Product & Customer Profitability Analysis - A Vital Tool For Strategic Planning
A tough strategic choice
A manufacturer of electronic and electromechanical measuring devices that has a well earned reputation for R & D, quality and service support. Though the dominant supplier in the UK market, two years ago this position came under threat from cheaper imports. In response, it had outsourced much of the component assembly to China keeping the final kit assembly in the UK. It had matched the competition for price, enhanced customer service levels to its larger volume customers, and commissioned a new state of the art final assembly plant in the UK. However, the squeeze on gross margins in the UK was relentless – leaving the board with a tough decision.
On the one hand it could stick to the UK market, weather the competition, and use its R&D skills to push forward the development of new ‘smart’ technology that would command higher prices. This first option was attractive but the R&D team was still two years away from making the new technology available for commercial use, and the market for smart technology was still unknown. On the other hand, it could seek overseas business using current technology in markets that were expected to grow quickly in the short term.
They selected this second option, appointed agents who knew the local markets to recruit new customers, and reduced the manufacturing costs further by placing the final assembly for those products overseas as well.
Before long they had signed up new business around Europe, in Scandinavia, the Middle East, Africa and North and South America. And when Australia and New Zealand appeared on the books the company felt that it was truly a global business. With the perceived risks and benefits known at the time they had made the right decision and top line sales began to grow.
It had been anticipated that product types would proliferate. UK products would have to be adapted to meet local specifications and manufacture and test techniques would have to become more diverse.
The number of employees grew and a strong international flavour developed as sales and engineering people travelled all around the world. For most businesses this would represent positive signs of growth. However, top line sales increases were no longer translating into a growth in profitability. Two years down the line, sales were up, but profitability was sliding.
An astute decision
So far, the company had read the market shrewdly and made some astute decisions. But the next key strategic decision was less easy to make. With smart technology soon to be available for commercial use in the UK – should they continue to pursue business across all their markets?
With complex specifications to meet, hardware and software issues had been experienced with almost every overseas customer. Recalling and replacing products had kept the customers placated, but the cost had been high and blame soon followed:
“It’s a wonder that we make any money at all with engineers flying to China each month”
“Once again R&D have installed the wrong software in the Spanish units”

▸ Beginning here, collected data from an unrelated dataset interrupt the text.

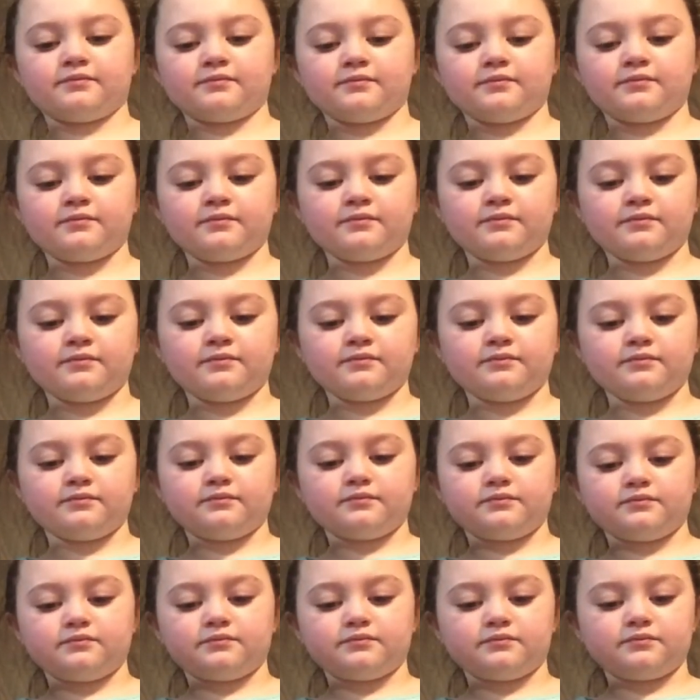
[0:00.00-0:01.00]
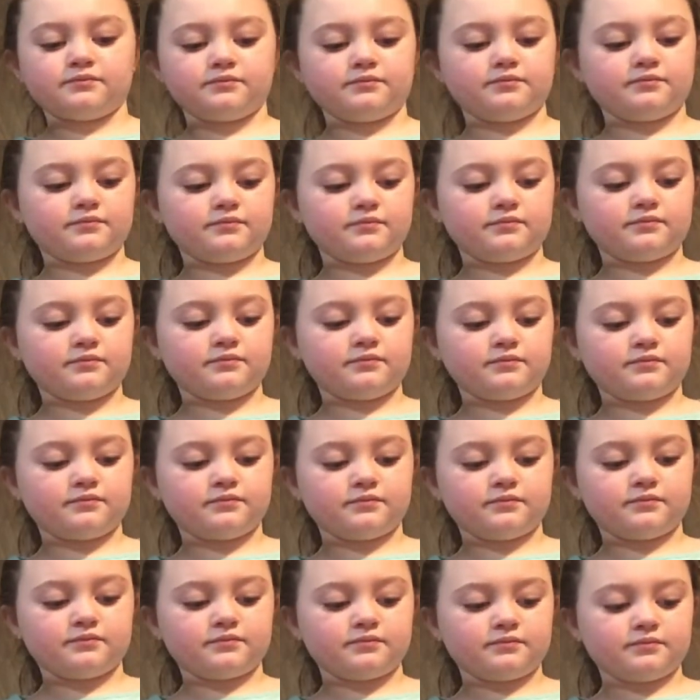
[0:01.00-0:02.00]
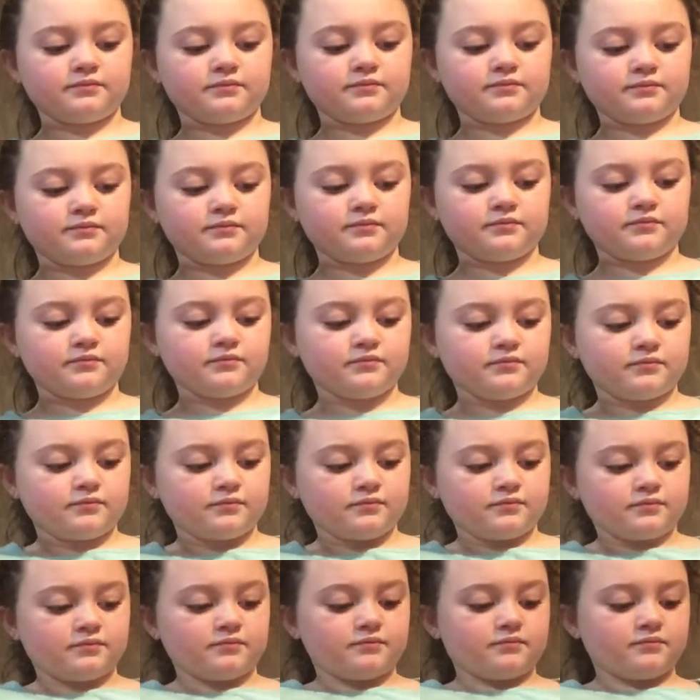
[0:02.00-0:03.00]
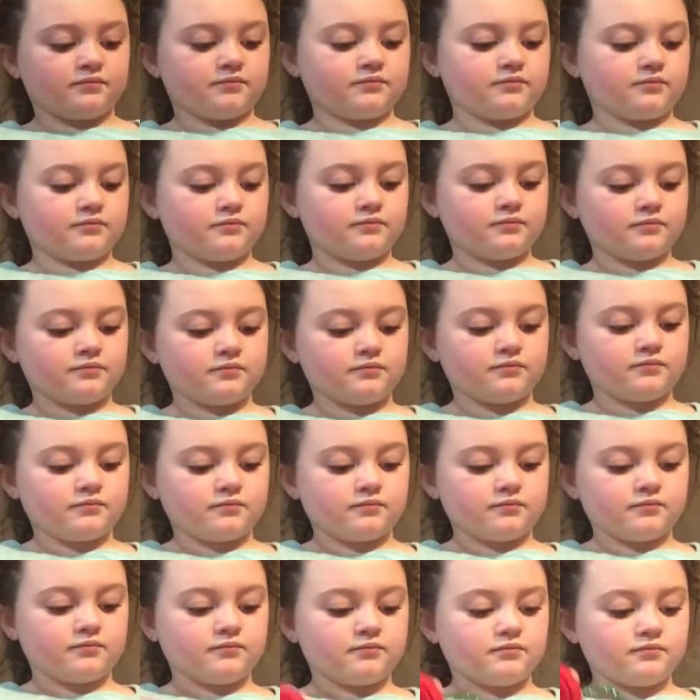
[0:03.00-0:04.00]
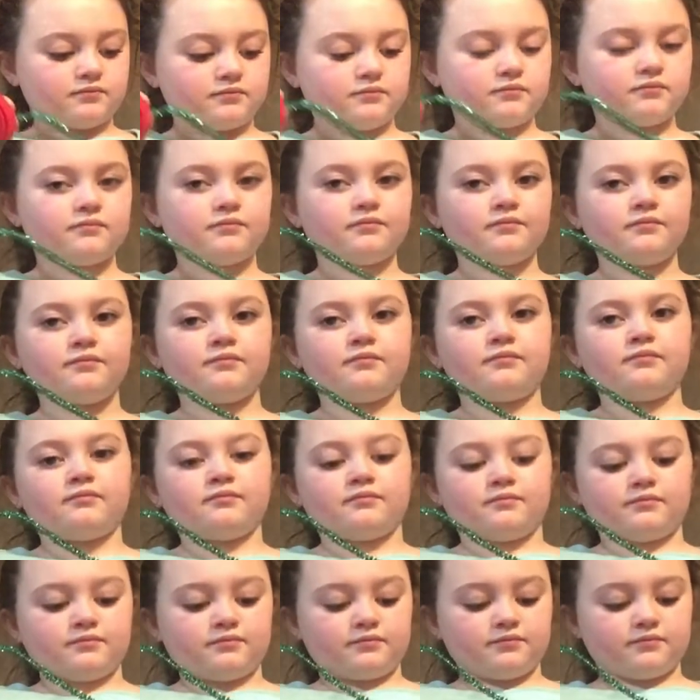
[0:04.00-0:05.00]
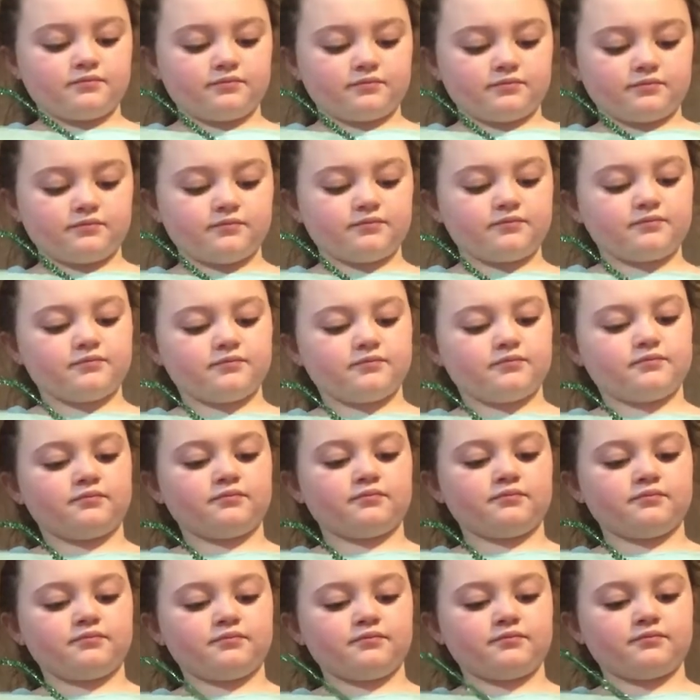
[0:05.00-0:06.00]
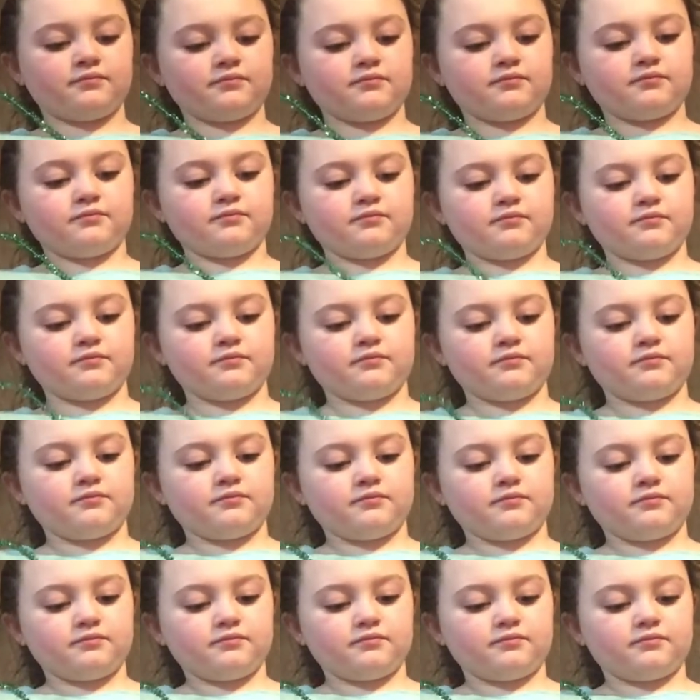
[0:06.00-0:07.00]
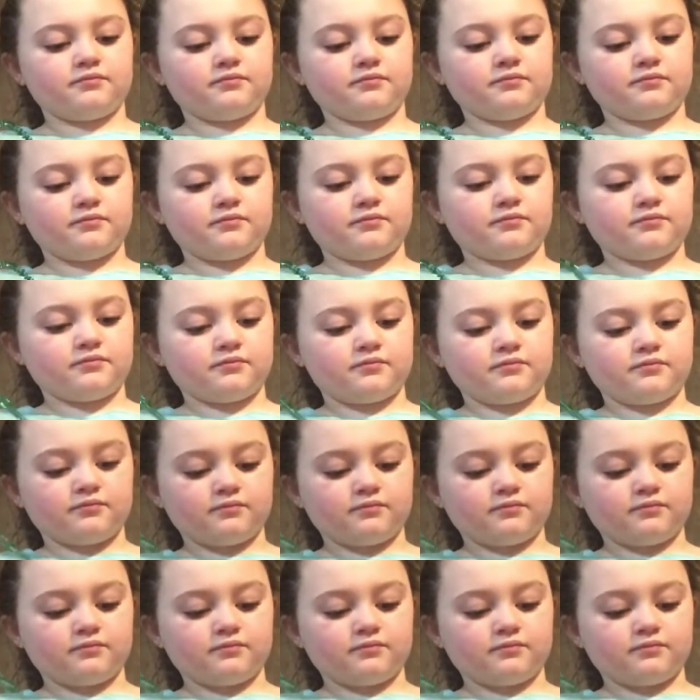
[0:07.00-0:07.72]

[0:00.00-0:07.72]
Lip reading: This person isn't speaking.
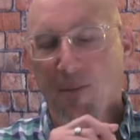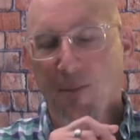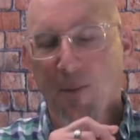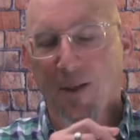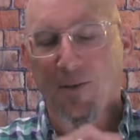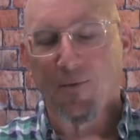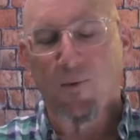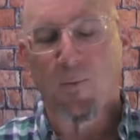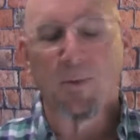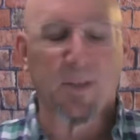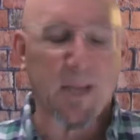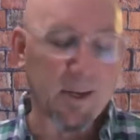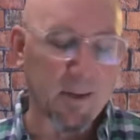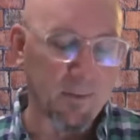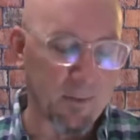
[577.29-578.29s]
That's from
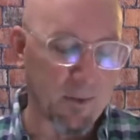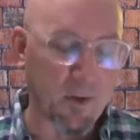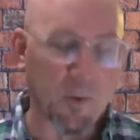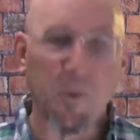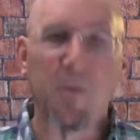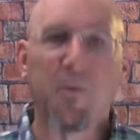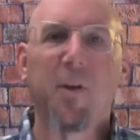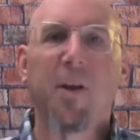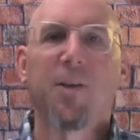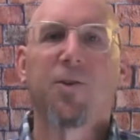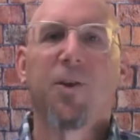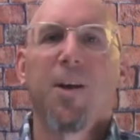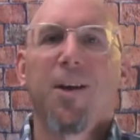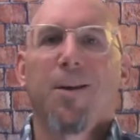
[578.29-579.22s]
2 Corinthians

“Why are we shipping the items for Norway by air freight?”
Cool heads decided that a strategic decision made in haste and influenced by anecdote might be unwise. A thorough analysis of profitability for all the products and customers was agreed to be the best way forward. If it’s understood where and how costs have been created it will be easier to decide what to do. The board needed to know the profitability of the business in three dimensions: country, customer and product.
see Fig 1
By country, it became clear the extent to which the additional revenue from overseas markets had come at a price. Only four had contributed any net margin.
see Fig 2
By customer, the contribution to margin was compared with the contribution to revenue (each line between points is a customer). Almost all the customers that had destroyed margin were from overseas markets. They had turned products away, they had demanded support that the local agents were unable to provide, and they had delivered the least revenue per unit purchased due to the size of the commission owed to the local agents.
see Fig 3
By product, the gross margin was compared with the net margin. For those destined for the overseas customers a healthy gross margin became a negative net margin under the burden of the high warranty related costs and overhead activity.

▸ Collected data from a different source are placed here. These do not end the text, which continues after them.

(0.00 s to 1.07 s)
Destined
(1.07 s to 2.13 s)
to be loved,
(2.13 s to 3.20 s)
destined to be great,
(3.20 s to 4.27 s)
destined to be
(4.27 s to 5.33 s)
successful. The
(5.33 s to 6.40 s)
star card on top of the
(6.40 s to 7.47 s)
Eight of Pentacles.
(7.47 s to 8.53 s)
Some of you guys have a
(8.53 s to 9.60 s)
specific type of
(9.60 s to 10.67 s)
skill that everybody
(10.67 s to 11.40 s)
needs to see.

Scenario planning in action
see Fig 4
For strategic planning this was essential information available at the right time. Two years ago the overseas markets strategy was serving its purpose but the profitability analysis now suggested that a change in strategic direction was required.
Several key scenarios could now be modelled. The most important by far was that envisaged at the start - with smart technology now present in several prototype parts, should all efforts be focused towards the UK market?
This would mean: leaving overseas customers solely in the hands of local agents and ceasing all overseas customer support (although royalties would be received for any parts sold); putting every ounce of effort into securing the UK market for smart devices – likely to be priced 400% above current prices; exploiting the efficiency gains from the new final assembly plant that had come on line.
The prediction at Figure 4 was quite clear. Even with the most pessimistic of assumptions the revenue and profitability forecast for the customer base in the UK would far exceed the current business with the overseas markets in tow.